● Problem:
Please set down the data again exactly, minus the pictures.

● Records shown:
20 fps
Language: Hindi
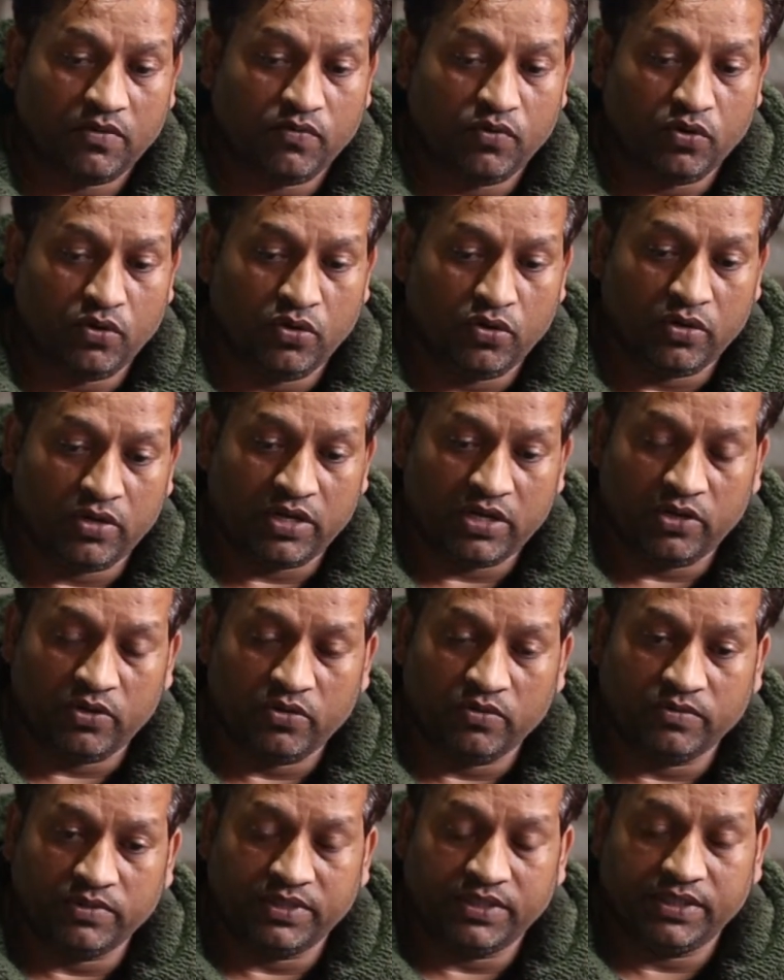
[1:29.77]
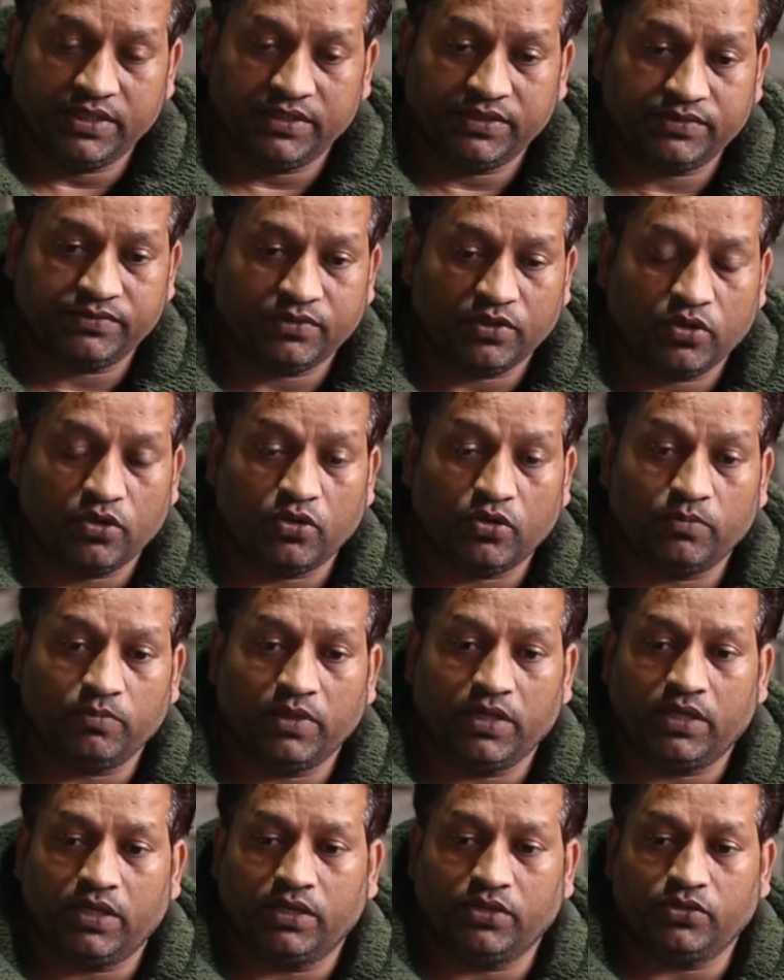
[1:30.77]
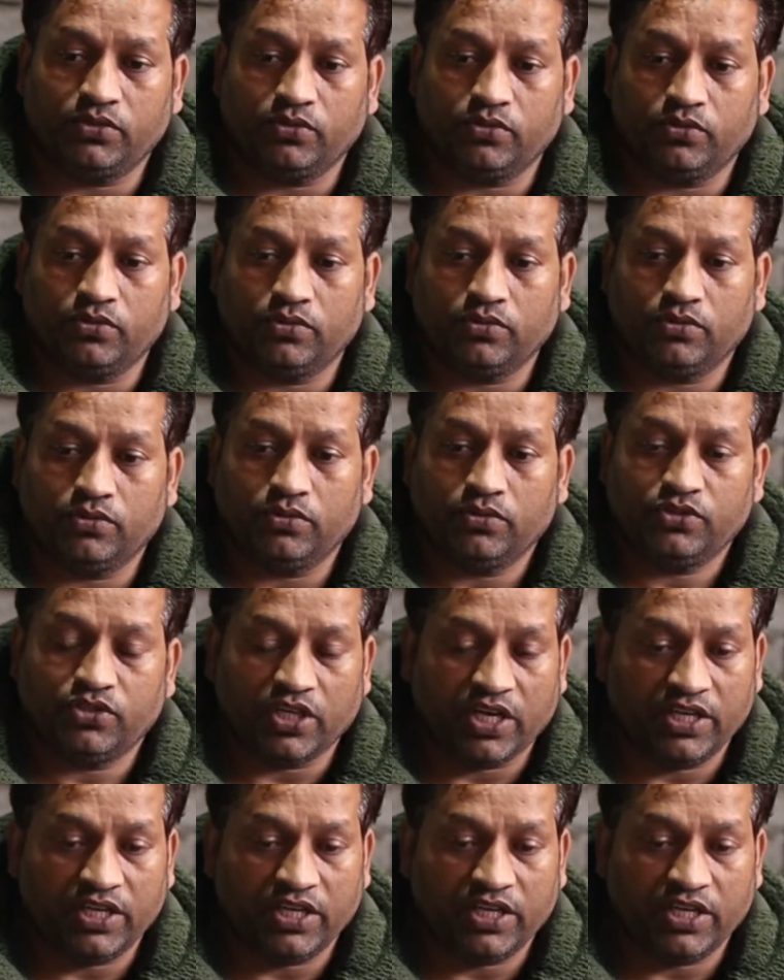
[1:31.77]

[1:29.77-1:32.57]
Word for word: और मेरी जो वेबसाइट है मैंने आपको बता रहा हूँ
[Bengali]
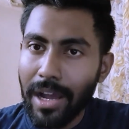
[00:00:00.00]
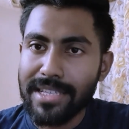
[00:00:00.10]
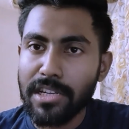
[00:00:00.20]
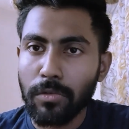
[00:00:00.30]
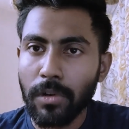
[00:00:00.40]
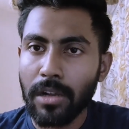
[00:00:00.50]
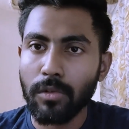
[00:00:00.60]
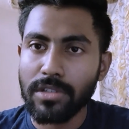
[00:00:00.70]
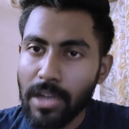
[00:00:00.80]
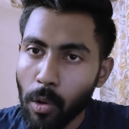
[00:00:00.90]
কাজের তুলনা
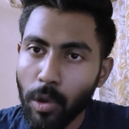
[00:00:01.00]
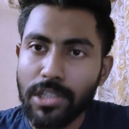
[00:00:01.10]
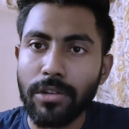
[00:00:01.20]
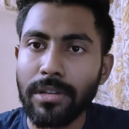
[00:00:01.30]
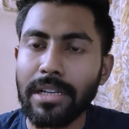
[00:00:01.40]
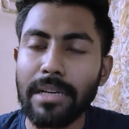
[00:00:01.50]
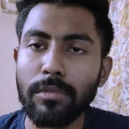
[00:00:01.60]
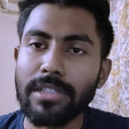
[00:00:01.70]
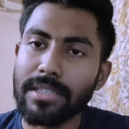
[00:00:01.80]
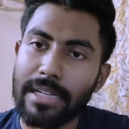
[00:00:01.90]
করছি না হইচয়ের নিরিখে
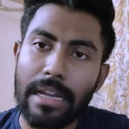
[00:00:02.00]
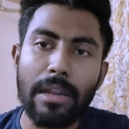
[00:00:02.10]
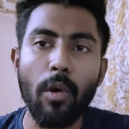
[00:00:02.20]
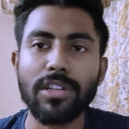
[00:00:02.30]
বলছি যে এটা একটা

● Your response:
20 fps
Language: Hindi
[1:29.77]
[1:30.77]
[1:31.77]

[1:29.77-1:32.57]
Word for word: और मेरी जो वेबसाइट है मैंने आपको बता रहा हूँ
[Bengali]
[00:00:00.00]
[00:00:00.10]
[00:00:00.20]
[00:00:00.30]
[00:00:00.40]
[00:00:00.50]
[00:00:00.60]
[00:00:00.70]
[00:00:00.80]
[00:00:00.90]
কাজের তুলনা
[00:00:01.00]
[00:00:01.10]
[00:00:01.20]
[00:00:01.30]
[00:00:01.40]
[00:00:01.50]
[00:00:01.60]
[00:00:01.70]
[00:00:01.80]
[00:00:01.90]
করছি না হইচয়ের নিরিখে
[00:00:02.00]
[00:00:02.10]
[00:00:02.20]
[00:00:02.30]
বলছি যে এটা একটা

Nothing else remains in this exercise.